The design decisions made in Guacamelee! will likely be overlooked as expected features in titles nowadays, but for a game that does everything it can to make life easier for the player while still being a bang-up piece of work, it's done a hell of a job. The most that it could be knocked for is anything that it doesn't have enough of. I would have loved for the campaign to be lengthier, but at the same time I adore that there are sections of the environment with no enemies or boxes to smash. Instead, there's an amount of downtime and pacing in the overworld and 2D dungeons, which most games have forgotten to include.
Guacamelee! to me, was a special game that when I found something to be lackluster, a reasonable justification came to mind for why I felt something was lacking.
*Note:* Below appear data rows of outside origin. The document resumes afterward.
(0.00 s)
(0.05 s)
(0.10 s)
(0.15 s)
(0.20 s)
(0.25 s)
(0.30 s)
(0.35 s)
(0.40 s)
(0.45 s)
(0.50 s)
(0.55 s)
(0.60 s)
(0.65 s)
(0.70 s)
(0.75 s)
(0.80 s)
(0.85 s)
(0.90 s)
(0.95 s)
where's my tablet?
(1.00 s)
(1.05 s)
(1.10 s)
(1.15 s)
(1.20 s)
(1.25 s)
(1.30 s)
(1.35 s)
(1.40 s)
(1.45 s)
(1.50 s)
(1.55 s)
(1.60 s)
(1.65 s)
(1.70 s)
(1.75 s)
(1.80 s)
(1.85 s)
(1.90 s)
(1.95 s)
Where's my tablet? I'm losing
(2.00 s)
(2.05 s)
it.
At once, the combat seemed to have plateaued, but then enemies began shifting between worlds, which led to a spirit of experimentation with that element. Can I throw an enemy in one dimension at another and swap worlds to cause damage to both? Of course. Either by design or oversight, there are layers in the game's mechanics that can be investigated with some amount of reward. This discovery seemed more intentional than a happy accident, but it's a nice touch that means the game is following its own rules on a level that the player can toy with. You'll be thankful you did near the end-game as well, when boss fights are a whole different ball game of testing your reflexes and skillset by that time.
If I had to, I'd nitpick the color-coded blocks that are ability-specific to break through. The map labels these, and their prominence is welcome at a later time when referring to the last few areas available to reach in the map, but this is a convenience that detracts from a sense of investigation that all the other nostalgic touches would have encouraged me to seek out. Use of the touch screen as a method of leaving a breadcrumb trail would have been a more intuitive blend of new technology solutions for an age-old problem of backtracking.
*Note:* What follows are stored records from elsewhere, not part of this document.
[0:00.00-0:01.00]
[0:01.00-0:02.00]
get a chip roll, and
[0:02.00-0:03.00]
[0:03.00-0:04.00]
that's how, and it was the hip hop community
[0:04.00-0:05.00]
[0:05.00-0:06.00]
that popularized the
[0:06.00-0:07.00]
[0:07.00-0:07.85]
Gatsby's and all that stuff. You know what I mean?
Another gripe is that while the platforming offers some dicey challenges, there are sections that suffer in over-complication of exercising the most recent ability gathered. Even worse, the mixing and matching of platforming and combat don't demonstrate the flow navigation via abilities and jumping as well as when given a cornucopia of walls to maneuver. Instead, these sections are a simple one-two punch of eliminating obstacles so that the platforming can be resumed near the bottom level, which then becomes a simple chore of hopping steps to the next level.
On a more positive side, the striking aesthetics are one for this generation's record books. While the game's screenshots speak for themselves, the animation is spot-on and a delight to behold. Almost very environment has some parallax movement, along with beautiful lighting and atmospheric touches to settle players into the gorgeous world of Guacamelee! It's almost worth the price of admission to see the scope of geography in what could have easily been a game full of repetitively tiled dungeons.
With visuals that could easily be mixed in with a dozen of modern-day cartoons, Drinkbox's magnanimous initiative to maintain a level of artistic fidelity in a 2D action-platformer has been whittled down to core values of new, shiny, and fun. Best of all, it works wonderfully and leaves us wanting simply more to do. While that's the note that anyone would like to end on, as an audience member it's a hard pill to swallow. Hopefully other studios take note from Drinkbox's Guacamelee!, a game that's tastefully ripped the highlights of gaming lore and design, and managed to weave it seamlessly into a stylized Mexican fantasy tale.